La Banque d’Angleterre a lâché une bombe. Envisager de plafonner la détention de stablecoins par les particuliers et les entreprises : voilà la nouvelle idée de la vénérable institution.
Officiellement, l’objectif est de protéger la stabilité financière. Officieusement, la City s’embrase déjà. Les acteurs crypto crient au freinage brutal de l’innovation en accusant la banque centrale d’étouffer dans l’œuf un secteur qui bénéficie d’un dynamisme remarquable.
Des limites qui font grincer des dents
Selon le Financial Times du 14 septembre 2025, l’institution songe à fixer la barre entre 10 000 et 20 000 livres pour les particuliers (à peine de quoi contenir un portefeuille sérieux) et à 10 millions pour les entreprises. Mais uniquement sur les stablecoins dits « systémiques », ceux qui pourraient s’imposer dans les paiements du quotidien.
Pour la Banque d’Angleterre, l’équation est simple : trop de retraits massifs vers des stablecoins, et c’est le système bancaire classique qui vacille. Moins de dépôts, moins de crédits, plus de fragilité. Sasha Mills, directrice exécutive en charge de l’infrastructure des marchés financiers, résume la logique : éviter qu’un nouveau système de paiement ne devienne incontrôlable.
La riposte des acteurs crypto
Côté crypto, la réaction est immédiate et virulente. Tom Duff Gordon, vice-président de la politique internationale chez Coinbase, n’y va pas par quatre chemins :
« Mauvais pour les épargnants britanniques, mauvais pour la City et mauvais pour la livre sterling. »
Une critique cinglante, assortie d’un rappel : aucune grande juridiction au monde n’impose de telles limites.
Simon Jennings, du Conseil britannique des entreprises de cryptoactifs, souligne un problème technique. Pour appliquer ces plafonds, il faudrait des systèmes d’identification numérique d’une précision redoutable. Or, ils n’existent pas encore.
Quant à Riccardo Tordera-Ricchi, de The Payments Association, ils pousse le raisonnement plus loin : pourquoi limiter les stablecoins quand ni les espèces ni les comptes bancaires n’ont de plafond ? Une distorsion, dit-il, qui casse la logique réglementaire.
Andrew Bailey, toujours méfiant
Derrière ces annonces, on retrouve la ligne dure d’Andrew Bailey. Le gouverneur de la Banque d’Angleterre n’a jamais caché sa méfiance vis-à-vis des stablecoins. Il redoute leur opacité, leur volatilité et surtout leur potentiel systémique.
En février dernier encore, il martelait la nécessité de « normes réglementaires élevées », et ce, en rappelant que ces actifs ressemblent parfois plus à des fonds communs opaques qu’à de la monnaie solide.
Bailey a même déconseillé aux banques britanniques de lancer leurs propres stablecoins. Sa préférence ? La tokenisation des dépôts bancaires, une innovation jugée plus sûre et plus maîtrisable. Autrement dit, oui à la modernité, mais seulement dans le cadre du système bancaire existant.
Le Royaume-Uni face au dilemme mondial
En serrant la vis, Londres choisit une voie prudente. Mais à quel prix ? Les États-Unis et l’Union européenne avancent, eux aussi, sur la régulation, mais avec des formules moins restrictives. Alors, dans ce schéma, le Royaume-Uni risque d’apparaître comme l’un des terrains les moins hospitaliers pour les stablecoins.
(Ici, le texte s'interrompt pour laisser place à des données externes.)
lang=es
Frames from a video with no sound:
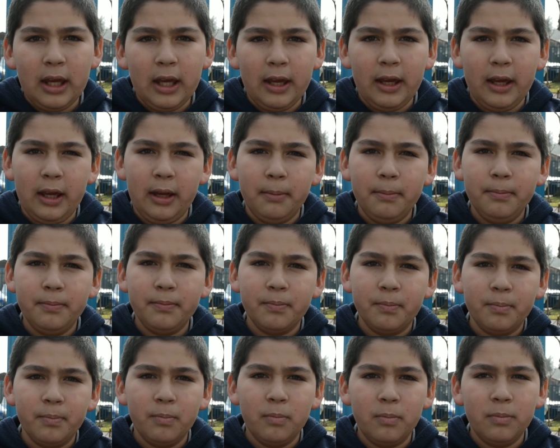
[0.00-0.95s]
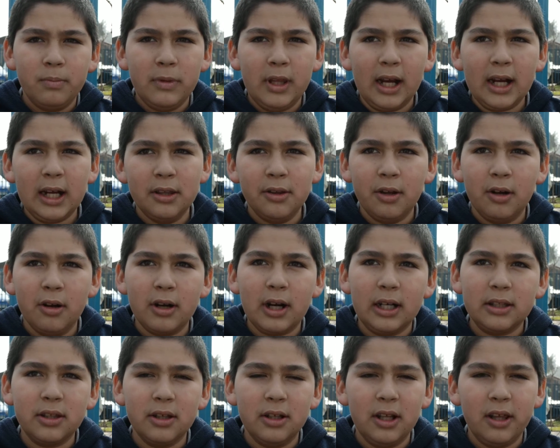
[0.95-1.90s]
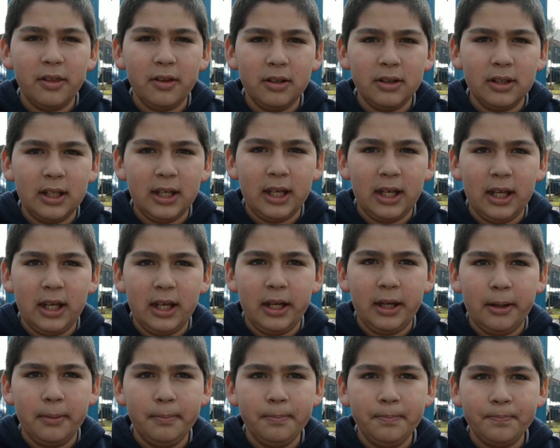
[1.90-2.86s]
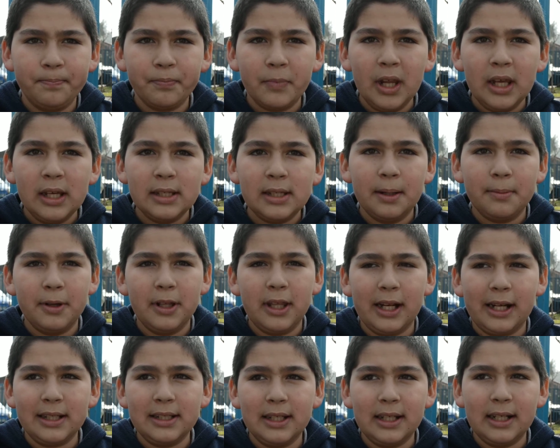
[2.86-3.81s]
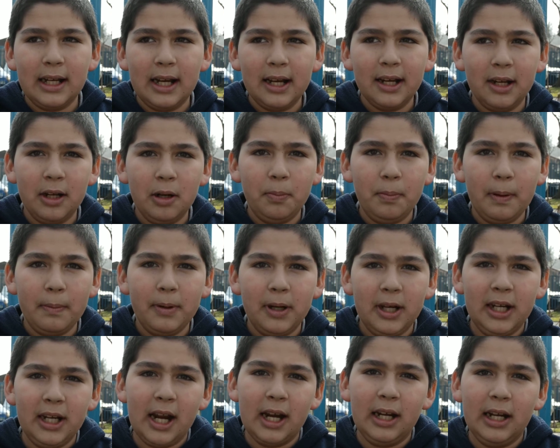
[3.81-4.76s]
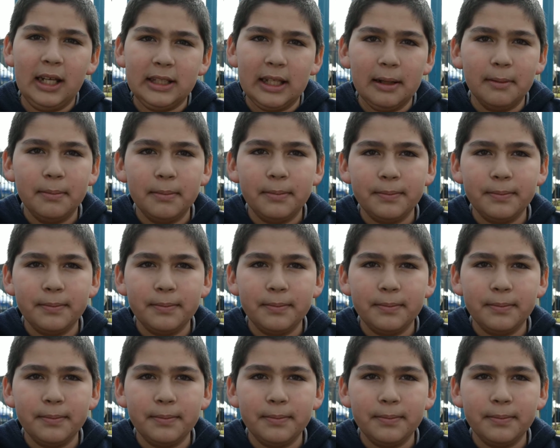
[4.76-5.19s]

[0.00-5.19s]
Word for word: Eh, dejando los cartones donde se puede reciclar y los papeles y las latas.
Le danger est réel. Si les plafonds se concrétisent, les géants du secteur risquent de délocaliser leurs efforts vers des juridictions plus ouvertes.
Pendant ce temps, l’usage des stablecoins explose ailleurs : l’USDC et le Tether (USDT) s’imposent comme des piliers des paiements numériques et des échanges crypto mondiaux. Le Royaume-Uni, en voulant se protéger, pourrait rater l’occasion de devenir un hub de cette nouvelle finance.